The HSBC/Markit Purchasing Managers Index for the manufacturing industry stood at 48.5 in August, lower from 50.1 in July, indicating an overall contraction.

The latest index reading was the lowest in over four and a half years and the first sub-50.0 reading since March 2009.

"Manufacturing activity contracted in August for the first time since March 2009. This was led by a decline in new orders, especially export orders," HSBC Chief Economist for India and ASEAN Leif Eskesen said.

Since May, the index was barely managing to remain above the crucial 50-mark that divides growth from contraction. But business conditions in the manufacturing sector deteriorated during August for the first time in over four years, with both output and new orders falling at faster rates.

The reading comes close on the heels of the bleak official figure on Friday that showed that the country's economic growth in the April-June quarter has slid to 4.4 per cent, the lowest in past several years.

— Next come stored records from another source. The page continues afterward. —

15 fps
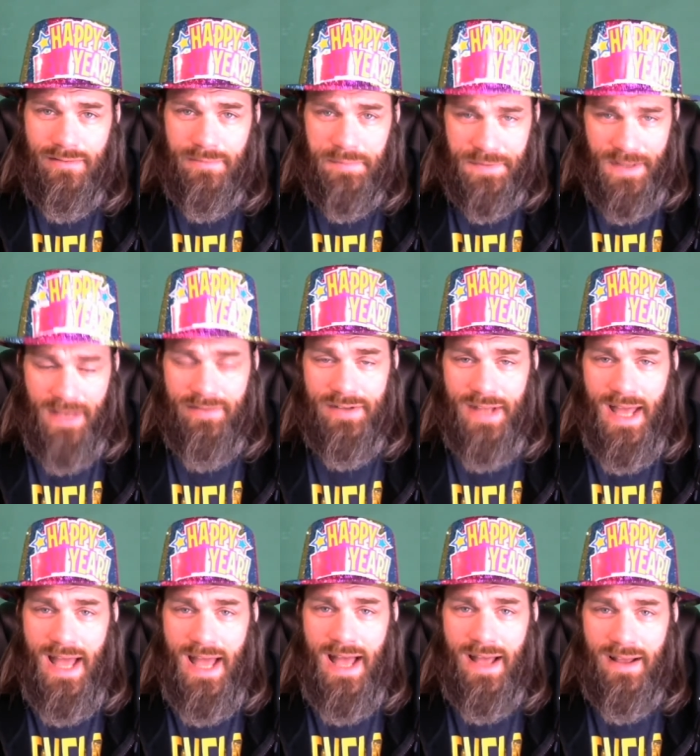I'm saving
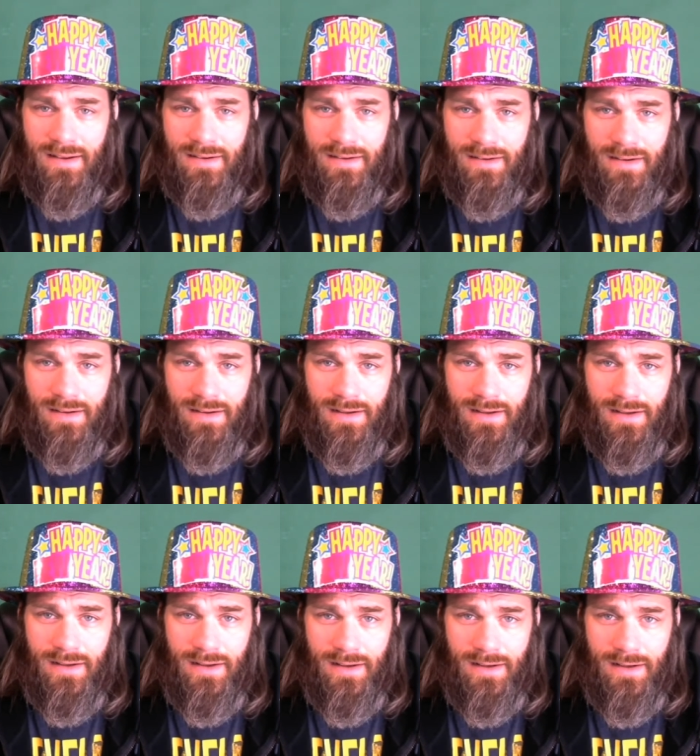that.
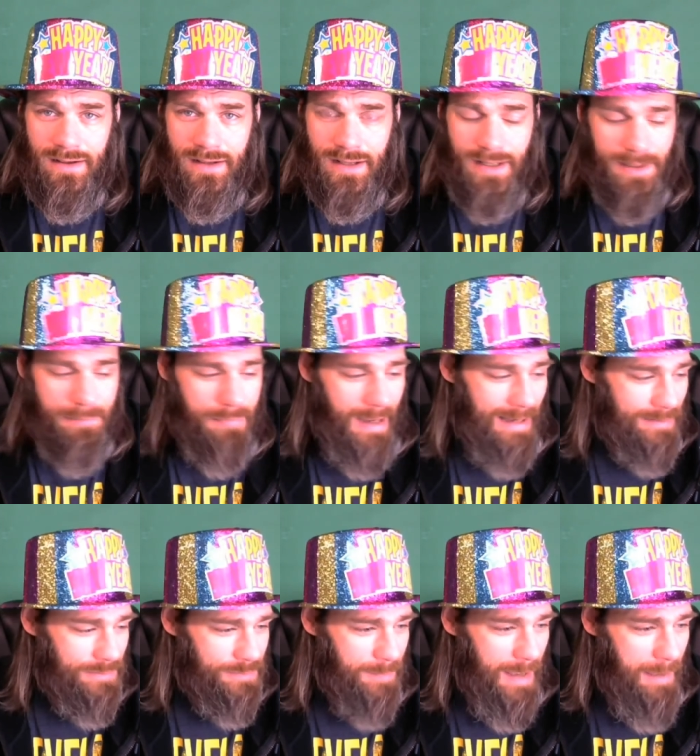And it
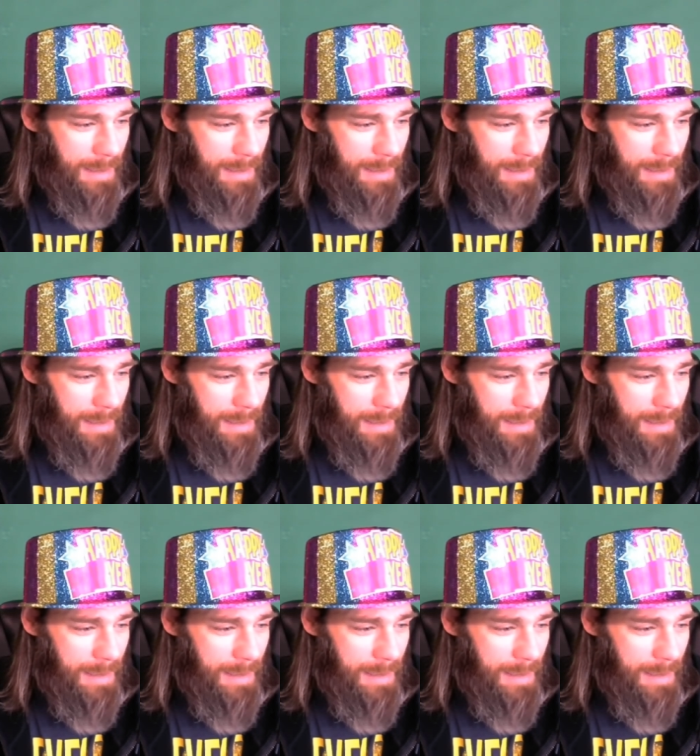boggles my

According to HSBC, amid reports of fragile economic conditions and subdued client demand, new orders placed at Indian manufacturers fell in August. Moreover, new business from abroad also declined, ending an 11-month sequence of growth.

The report further noted that input and output price inflation slowed despite the weakening of the currency, which likely reflect the softening demand conditions and, therefore, declining pricing power.

The rupee had touched an all-time low of 68.80 to dollar on August 28 and is currently hovering around the 66/USD mark in a highly volatile trade.

"Notwithstanding the weak growth backdrop, the RBI will likely keep its liquidity tightening measures in place for a while still to help contain the depreciation of the currency. Combined with the heightened macroeconomic uncertainty, this will continue to weigh on growth in coming months," Eskesen added.